That setting will instruct future file writes to replicate two-fold. This
has no bearing on existing files; replication can be set on a per-file
basis, so they already have their replications set in the DFS indivdually.
Use the command: bin/hadoop fs -setrep [-R] repl_factor filename...
to change the replication factor for files already in HDFS
- Aaron
On Wed, Apr 15, 2009 at 10:04 PM, Puri, Aseem <Aseem.Puri@honeywell.com>wrote:
> Hi
> My problem is not that my data is under replicated. I have 3
> data nodes. In my hadoop-site.xml I also set the configuration as:
>
> <property>
> <name>dfs.replication</name>
> <value>2</value>
> </property>
>
> But after this also data is replicated on 3 nodes instead of two nodes.
>
> Now, please tell what can be the problem?
>
> Thanks & Regards
> Aseem Puri
>
> -----Original Message-----
> From: Raghu Angadi [mailto:rangadi@yahoo-inc.com]

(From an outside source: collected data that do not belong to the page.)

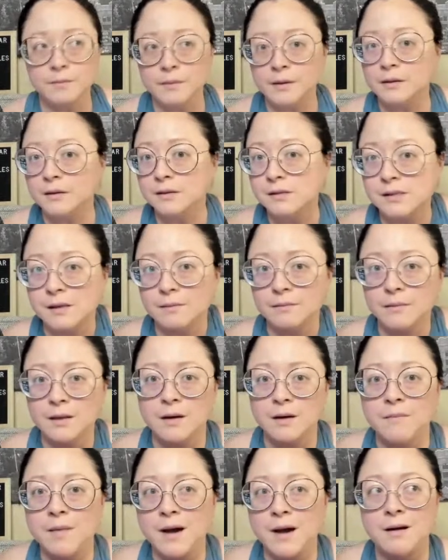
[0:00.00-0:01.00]
me a little something
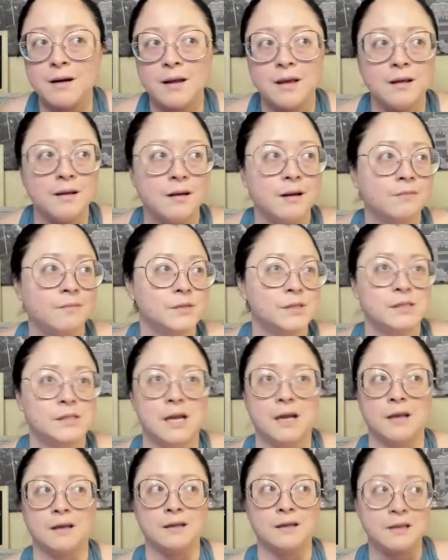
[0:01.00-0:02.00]
about it, and I'm just
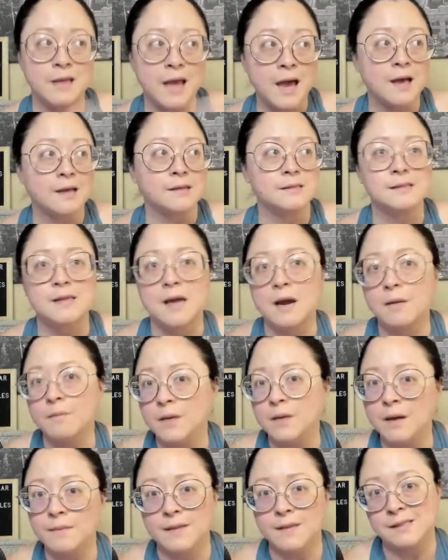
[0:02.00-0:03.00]
like, "Yeah, sign
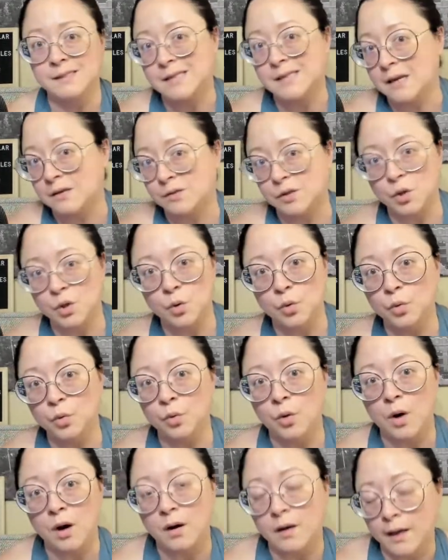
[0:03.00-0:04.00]
me up. That sounds
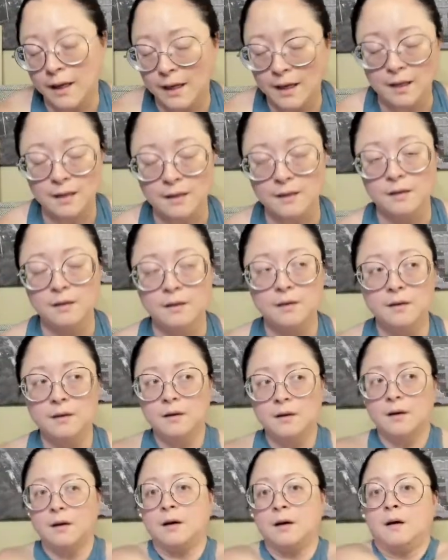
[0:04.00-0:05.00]
cool. I'll get it."
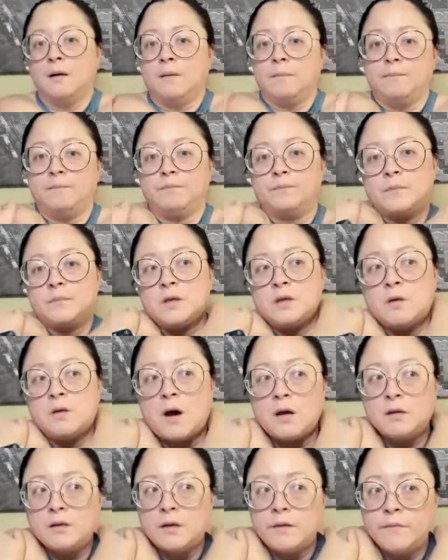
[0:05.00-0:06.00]

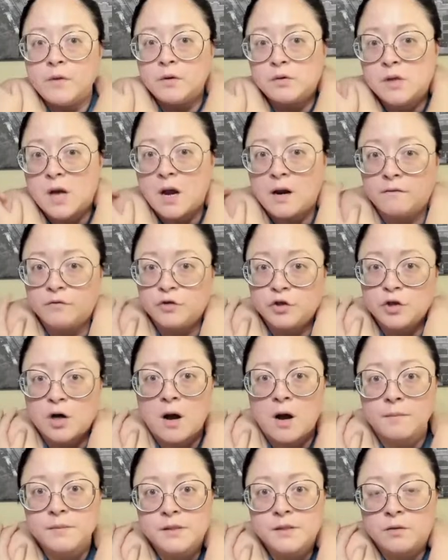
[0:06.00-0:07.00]
I love those kind of
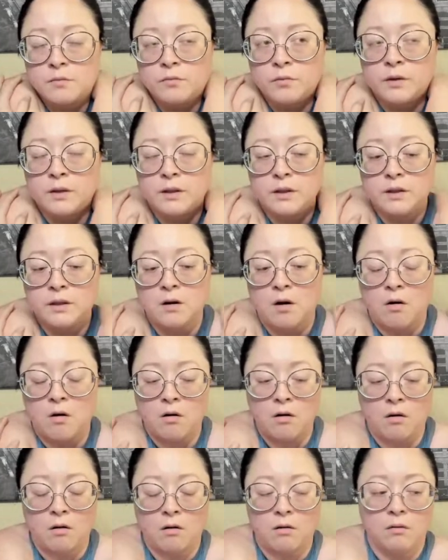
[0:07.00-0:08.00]
shops that really
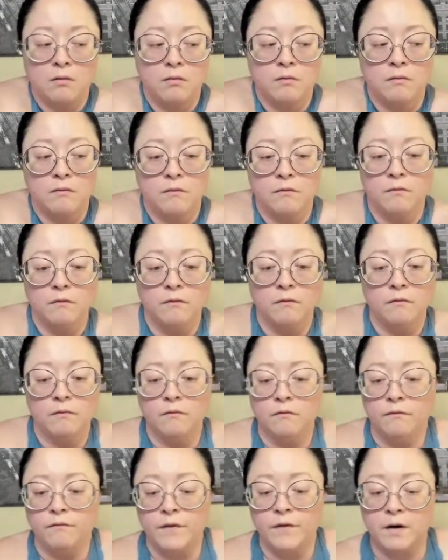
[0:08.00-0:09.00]
are
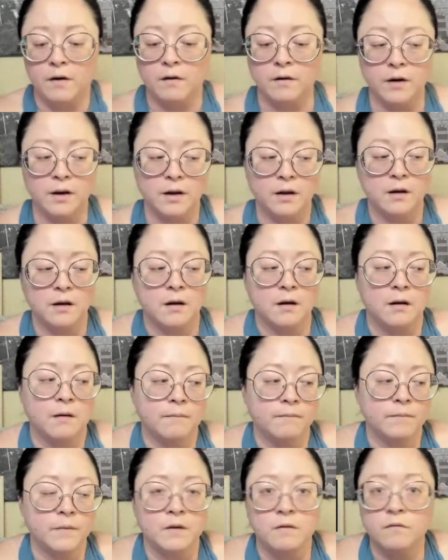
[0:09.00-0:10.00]
very
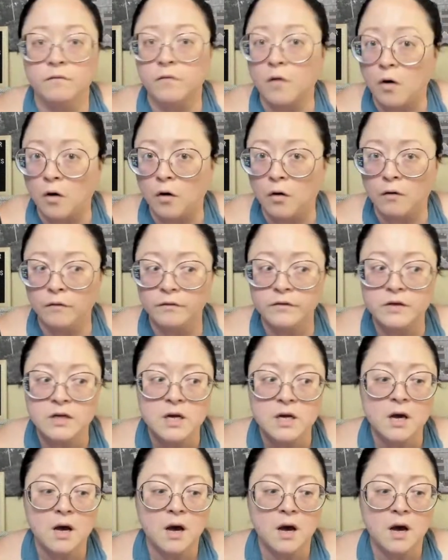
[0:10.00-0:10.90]
involved.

> Sent: Wednesday, April 15, 2009 2:58 AM
> To: core-user@hadoop.apache.org
> Subject: Re: More Replication on dfs
>
> Aseem,
>
> Regd over-replication, it is mostly app related issue as Alex mentioned.
>
> But if you are concerned about under-replicated blocks in fsck output :
>
> These blocks should not stay under-replicated if you have enough nodes
> and enough space on them (check NameNode webui).
>
> Try grep-ing for one of the blocks in NameNode log (and datnode logs as
> well, since you have just 3 nodes).
>
> Raghu.
>
> Puri, Aseem wrote:
> > Alex,
> >
> > Ouput of $ bin/hadoop fsck / command after running HBase data insert
> > command in a table is:
> >
> > .....
> > .....
> > .....
> > .....
> > .....
> > /hbase/test/903188508/tags/info/4897652949308499876: Under replicated
> > blk_-5193
> > 695109439554521_3133. Target Replicas is 3 but found 1 replica(s).
> > .
> > /hbase/test/903188508/tags/mapfiles/4897652949308499876/data: Under
> > replicated
> > blk_-1213602857020415242_3132. Target Replicas is 3 but found 1
> > replica(s).
> > .
> > /hbase/test/903188508/tags/mapfiles/4897652949308499876/index: Under
> > replicated
> > blk_3934493034551838567_3132. Target Replicas is 3 but found 1
> > replica(s).
> > .
> > /user/HadoopAdmin/hbase table.doc: Under replicated
> > blk_4339521803948458144_103
> > 1. Target Replicas is 3 but found 2 replica(s).
> > .
> > /user/HadoopAdmin/input/bin.doc: Under replicated
> > blk_-3661765932004150973_1030
> > . Target Replicas is 3 but found 2 replica(s).
> > .
> > /user/HadoopAdmin/input/file01.txt: Under replicated
> > blk_2744169131466786624_10
> > 01. Target Replicas is 3 but found 2 replica(s).
> > .
> > /user/HadoopAdmin/input/file02.txt: Under replicated
> > blk_2021956984317789924_10
> > 02. Target Replicas is 3 but found 2 replica(s).
> > .
> > /user/HadoopAdmin/input/test.txt: Under replicated
> > blk_-3062256167060082648_100
> > 4. Target Replicas is 3 but found 2 replica(s).
> > ...
> > /user/HadoopAdmin/output/part-00000: Under replicated
> > blk_8908973033976428484_1
> > 010. Target Replicas is 3 but found 2 replica(s).
> > Status: HEALTHY
> > Total size: 48510226 B
> > Total dirs: 492
> > Total files: 439 (Files currently being written: 2)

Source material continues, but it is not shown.